→ **What the task asks**
Set down every entry exactly as it stands, omitting any picture.

(Stored data)
========================================================================
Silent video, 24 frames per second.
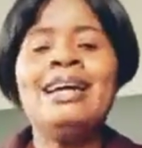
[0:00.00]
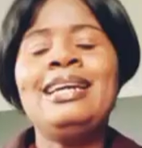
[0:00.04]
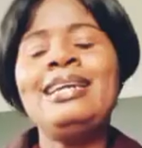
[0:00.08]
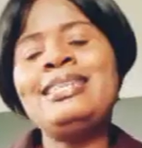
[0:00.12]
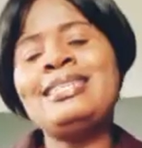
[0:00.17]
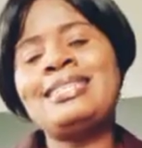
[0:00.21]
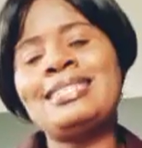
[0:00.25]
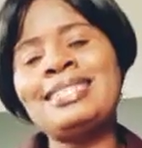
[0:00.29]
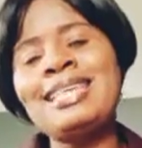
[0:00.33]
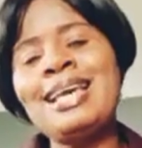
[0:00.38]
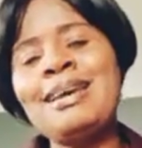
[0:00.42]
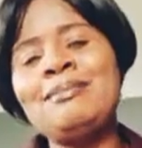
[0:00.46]

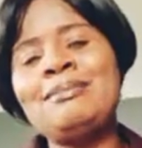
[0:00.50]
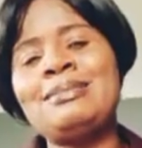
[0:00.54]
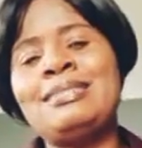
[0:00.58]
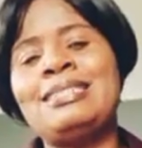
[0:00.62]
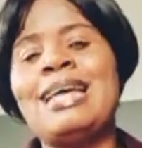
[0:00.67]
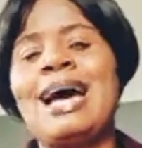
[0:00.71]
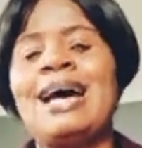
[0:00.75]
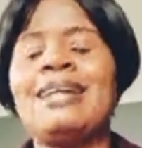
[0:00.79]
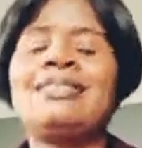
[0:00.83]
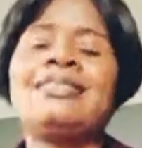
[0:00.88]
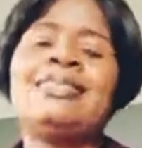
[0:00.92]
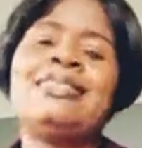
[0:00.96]
It seems
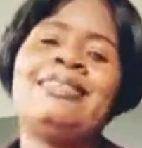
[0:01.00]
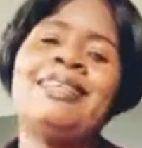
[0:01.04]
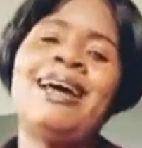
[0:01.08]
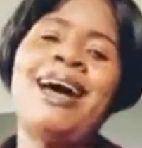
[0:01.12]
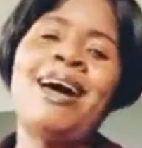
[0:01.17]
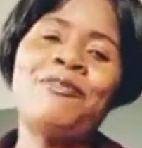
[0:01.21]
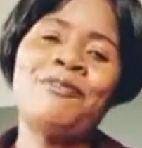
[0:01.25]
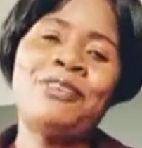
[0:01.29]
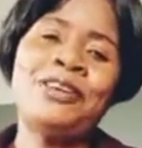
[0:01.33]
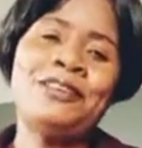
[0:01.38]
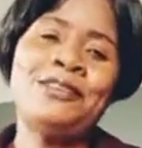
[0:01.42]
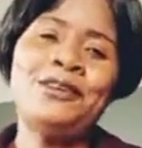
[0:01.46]
that
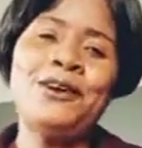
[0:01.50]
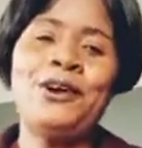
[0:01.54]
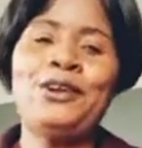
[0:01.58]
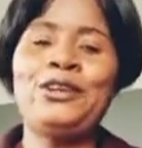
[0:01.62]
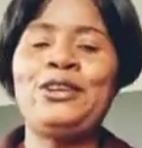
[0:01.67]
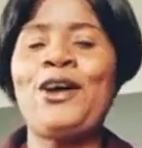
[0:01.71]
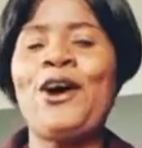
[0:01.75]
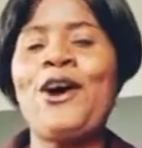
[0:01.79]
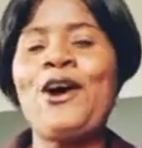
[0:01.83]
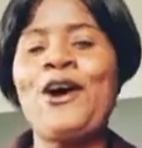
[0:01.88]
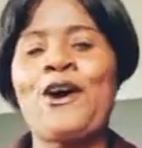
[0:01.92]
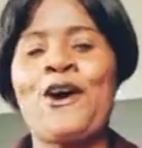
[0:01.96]
that
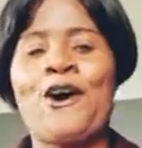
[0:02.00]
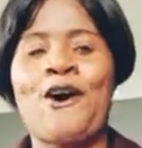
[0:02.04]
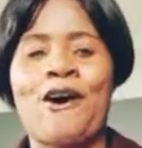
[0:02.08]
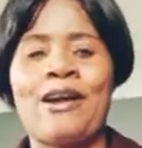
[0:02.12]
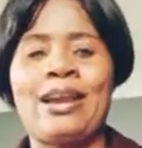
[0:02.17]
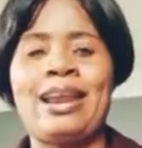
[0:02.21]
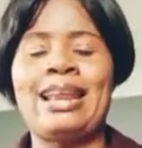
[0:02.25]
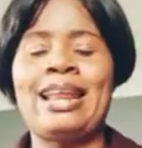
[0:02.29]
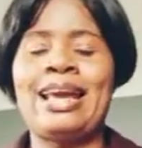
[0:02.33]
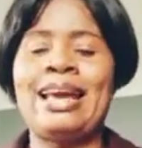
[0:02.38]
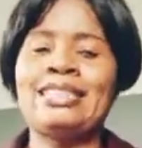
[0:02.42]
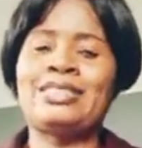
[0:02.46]
video don't
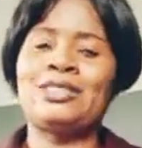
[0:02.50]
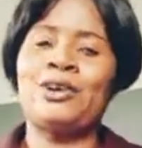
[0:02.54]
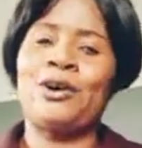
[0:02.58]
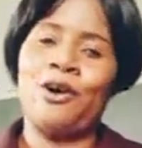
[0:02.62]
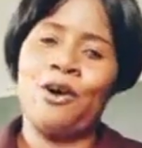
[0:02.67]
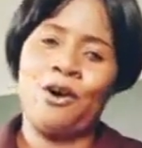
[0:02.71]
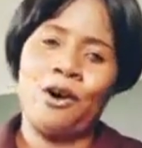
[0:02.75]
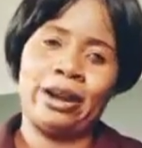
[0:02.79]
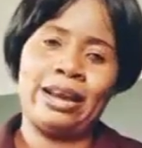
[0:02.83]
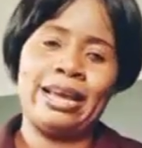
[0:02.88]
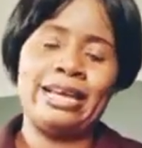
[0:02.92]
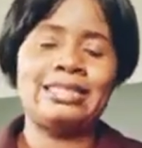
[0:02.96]
collect
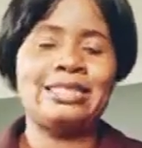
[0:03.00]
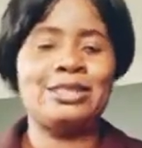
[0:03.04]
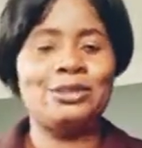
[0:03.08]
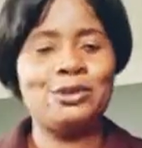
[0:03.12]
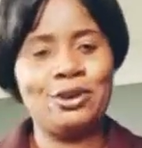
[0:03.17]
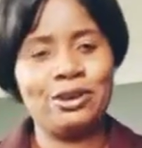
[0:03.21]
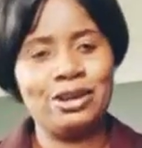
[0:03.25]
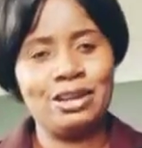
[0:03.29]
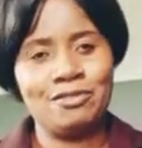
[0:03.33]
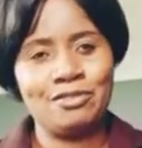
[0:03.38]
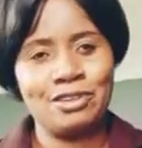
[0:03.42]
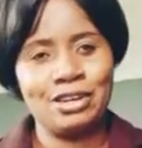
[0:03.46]
or collect, you
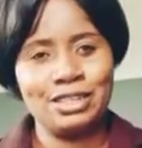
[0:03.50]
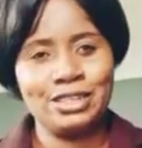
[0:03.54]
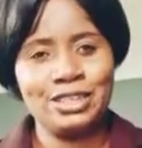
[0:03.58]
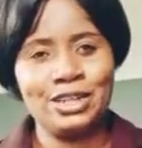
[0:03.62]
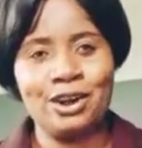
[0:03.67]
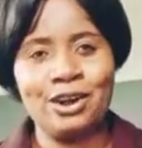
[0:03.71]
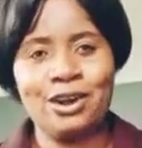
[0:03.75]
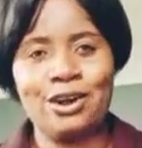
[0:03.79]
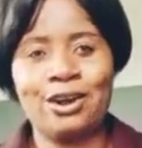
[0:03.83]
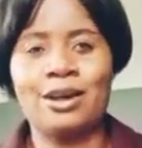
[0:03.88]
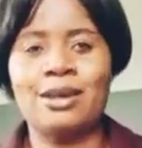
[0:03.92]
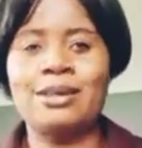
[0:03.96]
know,
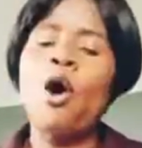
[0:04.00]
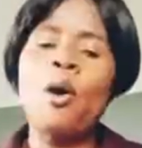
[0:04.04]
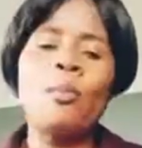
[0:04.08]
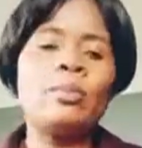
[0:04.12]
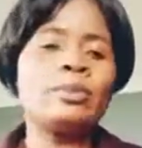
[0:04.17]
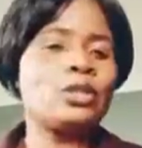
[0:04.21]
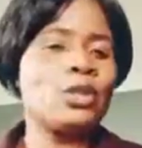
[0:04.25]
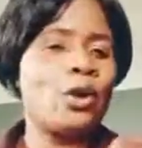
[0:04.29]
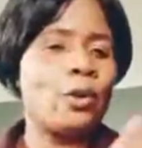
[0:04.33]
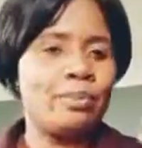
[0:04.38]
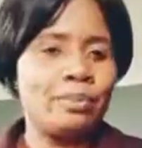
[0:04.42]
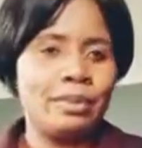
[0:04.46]
revelation
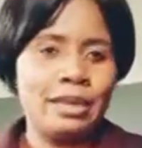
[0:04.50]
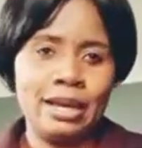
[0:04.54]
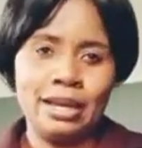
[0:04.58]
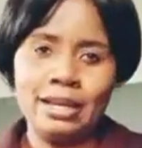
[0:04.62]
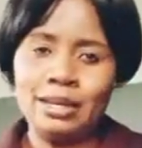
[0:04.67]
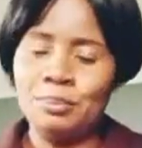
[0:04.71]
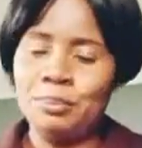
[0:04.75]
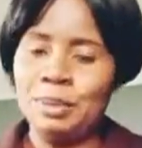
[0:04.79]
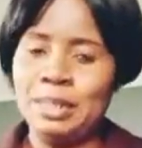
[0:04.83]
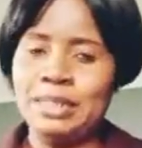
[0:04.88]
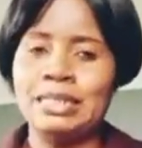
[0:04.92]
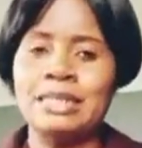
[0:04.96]
comes on
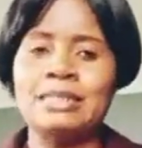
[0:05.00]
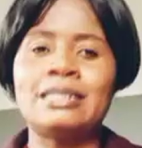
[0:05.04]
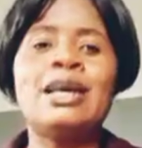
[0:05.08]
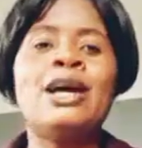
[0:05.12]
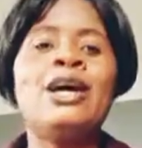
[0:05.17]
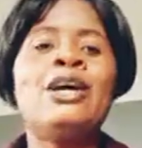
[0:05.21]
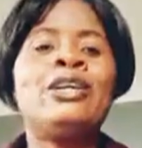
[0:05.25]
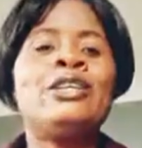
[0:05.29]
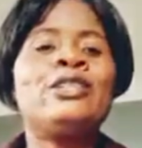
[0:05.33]
daily basis.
========================================================================
→ **Answer for the task**
Silent video, 24 frames per second.
[0:00.00]
[0:00.04]
[0:00.08]
[0:00.12]
[0:00.17]
[0:00.21]
[0:00.25]
[0:00.29]
[0:00.33]
[0:00.38]
[0:00.42]
[0:00.46]

[0:00.50]
[0:00.54]
[0:00.58]
[0:00.62]
[0:00.67]
[0:00.71]
[0:00.75]
[0:00.79]
[0:00.83]
[0:00.88]
[0:00.92]
[0:00.96]
It seems
[0:01.00]
[0:01.04]
[0:01.08]
[0:01.12]
[0:01.17]
[0:01.21]
[0:01.25]
[0:01.29]
[0:01.33]
[0:01.38]
[0:01.42]
[0:01.46]
that
[0:01.50]
[0:01.54]
[0:01.58]
[0:01.62]
[0:01.67]
[0:01.71]
[0:01.75]
[0:01.79]
[0:01.83]
[0:01.88]
[0:01.92]
[0:01.96]
that
[0:02.00]
[0:02.04]
[0:02.08]
[0:02.12]
[0:02.17]
[0:02.21]
[0:02.25]
[0:02.29]
[0:02.33]
[0:02.38]
[0:02.42]
[0:02.46]
video don't
[0:02.50]
[0:02.54]
[0:02.58]
[0:02.62]
[0:02.67]
[0:02.71]
[0:02.75]
[0:02.79]
[0:02.83]
[0:02.88]
[0:02.92]
[0:02.96]
collect
[0:03.00]
[0:03.04]
[0:03.08]
[0:03.12]
[0:03.17]
[0:03.21]
[0:03.25]
[0:03.29]
[0:03.33]
[0:03.38]
[0:03.42]
[0:03.46]
or collect, you
[0:03.50]
[0:03.54]
[0:03.58]
[0:03.62]
[0:03.67]
[0:03.71]
[0:03.75]
[0:03.79]
[0:03.83]
[0:03.88]
[0:03.92]
[0:03.96]
know,
[0:04.00]
[0:04.04]
[0:04.08]
[0:04.12]
[0:04.17]
[0:04.21]
[0:04.25]
[0:04.29]
[0:04.33]
[0:04.38]
[0:04.42]
[0:04.46]
revelation
[0:04.50]
[0:04.54]
[0:04.58]
[0:04.62]
[0:04.67]
[0:04.71]
[0:04.75]
[0:04.79]
[0:04.83]
[0:04.88]
[0:04.92]
[0:04.96]
comes on
[0:05.00]
[0:05.04]
[0:05.08]
[0:05.12]
[0:05.17]
[0:05.21]
[0:05.25]
[0:05.29]
[0:05.33]
daily basis.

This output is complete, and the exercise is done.